The Chairman of the Federal Trade Commission told a consumer ad-monitoring group today that recent FTC action against false or unsubstantiated ad claims for products like "Miracle-Ear," Dannon Yogurt, STP motor oil additive and Sierra Antifreeze signal that the agency is "the cop walking the nation's ad beat." Speaking at the Harlan Page Hubbard Lemon Awards ceremony, Robert Pitofsky said that while national advertising is much improved since the "free-fire zone" of the seventies, "[t]here is still work for agencies like the FTC, State Attorneys General and the industry self-regulatory bodies to do." Pitofsky also said the FTC will try to devise more creative remedies to prevent or correct deceptive ad claims.

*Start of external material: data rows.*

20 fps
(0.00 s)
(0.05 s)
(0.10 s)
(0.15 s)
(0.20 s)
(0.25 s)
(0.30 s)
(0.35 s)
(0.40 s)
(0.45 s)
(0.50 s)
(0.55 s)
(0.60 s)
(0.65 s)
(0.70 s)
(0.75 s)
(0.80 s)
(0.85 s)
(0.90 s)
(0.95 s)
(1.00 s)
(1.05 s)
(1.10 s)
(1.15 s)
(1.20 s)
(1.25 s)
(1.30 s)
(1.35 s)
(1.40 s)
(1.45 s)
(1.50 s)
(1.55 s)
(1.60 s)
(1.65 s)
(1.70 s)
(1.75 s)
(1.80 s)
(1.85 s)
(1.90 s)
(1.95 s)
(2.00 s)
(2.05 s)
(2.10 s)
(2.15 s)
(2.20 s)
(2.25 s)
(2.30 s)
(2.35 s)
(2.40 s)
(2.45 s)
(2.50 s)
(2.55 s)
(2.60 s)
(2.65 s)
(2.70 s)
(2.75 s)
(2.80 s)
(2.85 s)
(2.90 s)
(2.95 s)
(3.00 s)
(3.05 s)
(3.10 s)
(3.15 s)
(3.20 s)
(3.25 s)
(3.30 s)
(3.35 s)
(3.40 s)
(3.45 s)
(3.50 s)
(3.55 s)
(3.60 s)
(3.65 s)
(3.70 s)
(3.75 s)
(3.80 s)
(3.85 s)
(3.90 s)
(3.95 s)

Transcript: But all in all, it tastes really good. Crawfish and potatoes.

Pitofsky told the audience that consumers deserve to be able to rely on the claims made in advertising, whether they are for "low fat" desserts or "high octane" gasoline.
Pitofsky commended the Hubbard awards -- an annual event at which consumer groups spotlight advertising claims they believe are misleading. "These occasions are an opportunity for consumer groups to talk back to their TV sets and give their side of the story to both advertisers and government," he said. "In addition, over the years, some of these awards have resulted in law enforcement actions by the FTC, states or self-regulatory bodies."
The FTC Chairman emphasized FTC efforts to obtain greater assistance from the media in policing ads to prevent deceptive claims from running in the first place. He added that the cable TV industry recently pledged to make media screening for advertising a priority in 1996.
Pitofsky said that FTC settlements in just the past few weeks demonstrate that the agency is taking a tough enforcement stand. A recent FTC settlement with Dahlberg, Inc., the maker of the "Miracle-Ear Clarifier," to halt false and unsubstantiated advertising claims garnered a $2.75 million civil penalty -- the largest in FTC history. In another settlement of an order violation, the agency obtained $888,000 in civil penalties from First Brands Corporation over false and unsubstantiated claims for "STP Engine Treatment with XEP2." The agency also recently entered into a settlement with Dannon Yogurt for false and misleading claims about the fat and calorie content of some products in its "Pure Indulgence" line which included a $150,000 disgorgement to the U.S. Treasury. Another settlement was recently reached with Safe Brands Corporation, Warren Distribution and ARCO Chemical Company over unsubstantiated safety and environmental benefit claims for Sierra Antifreeze.
Noting that preventing deception is a shared responsibility of government, industry and consumer groups, Pitofsky said that consumer watchdog organizations also make a contribution to keeping advertising responsible.